Call it pay to play or quid pro quo, that's how everybody does it here

January 29, 2009

Gov. Blagojevich almost won me over.

He didn’t deal with the specifics of the criminal complaint that brought him to the floor of the Illinois Senate pleading for his job.

But he did the one thing that needed to be done if Illinois is ever to rid itself of the pay-to-play mentality.

Blagojevich looked the members of the legislative body in the eye and dared them to put themselves in his predicament.

If they are honest, just about everyone of them would have to admit that they would likely have their own legal troubles if the feds had tapped their phones.

I say that not because I believe that Illinois politicians are any more corrupt than any other politicians.

I say that because I believe that the political system in Illinois is corrupt at its core.

Most politicians in this state aren’t into “something-for-nothing,” even if the something isn’t anything more than front row tickets at an entertainment venue.

Whether you call it pay-to-play, quid pro quo or a shakedown, that’s the way business is done in Illinois.

Business folks know it. Contractors know it. Lobbyists know it. Job-seekers know it. Even the do-gooders who board buses for Springfield to lobby against guns and for schools know it.

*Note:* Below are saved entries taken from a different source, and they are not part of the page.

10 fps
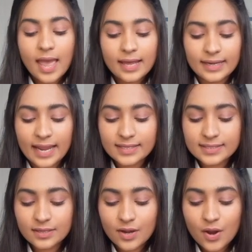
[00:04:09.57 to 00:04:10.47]

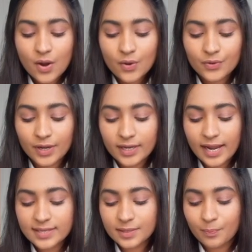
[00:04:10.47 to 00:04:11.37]
Next,
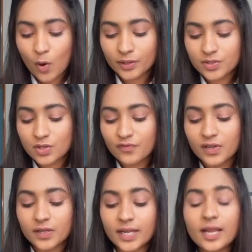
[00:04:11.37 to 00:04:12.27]
realize importance of
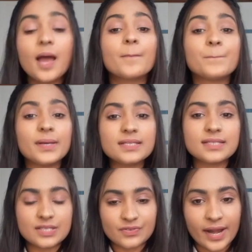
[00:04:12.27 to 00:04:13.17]
learning
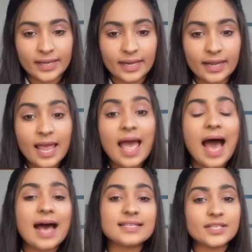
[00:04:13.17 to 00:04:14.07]
business writing.
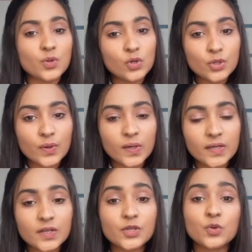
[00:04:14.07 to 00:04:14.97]
As I told you
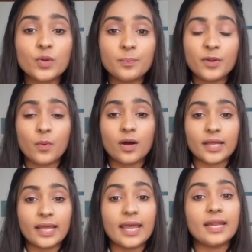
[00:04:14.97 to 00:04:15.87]
earlier, you will be
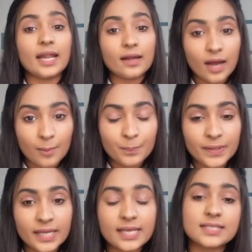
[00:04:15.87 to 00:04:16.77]
working in
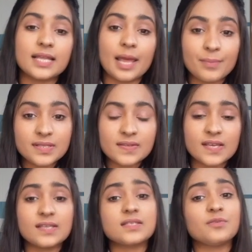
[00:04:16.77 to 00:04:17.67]
companies, in
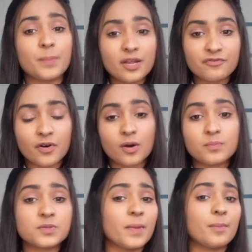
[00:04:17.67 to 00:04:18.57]
MNCs, in big
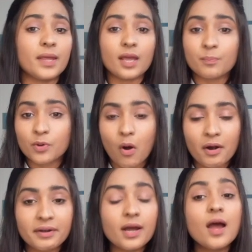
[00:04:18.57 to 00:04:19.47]
firms, maybe abroad.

Blagojevich knows that the very senators who acted as though they were shocked by taped conversations revealed during the trial have likely danced to the tune of pay-to-play, and he tried desperately to get their empathy.

“If someone said the things they said about me, and you know you didn’t do it, and it’s been a rush to judgment, an evisceration of the presumption of innocence,” Blagojevich pleaded. “Imagine how you would approach this. Think about if you knew you were right and you were innocent and you didn’t do anything wrong.”

Obviously, Blagojevich isn’t being booted out of office because he went around the Illinois General Assembly to increase health care, or because he purchased flu vaccine without legislative approval.

So Blagojevich’s defense that he wasn’t able to call witnesses was another attempt to appeal to his colleague’s sense of fairness.

The governor was thrown out of office because like a speeder, he got caught while other speeders flew past.

Blagojevich will pay the fine.

But a lot of members of the Illinois General Assembly share the blame.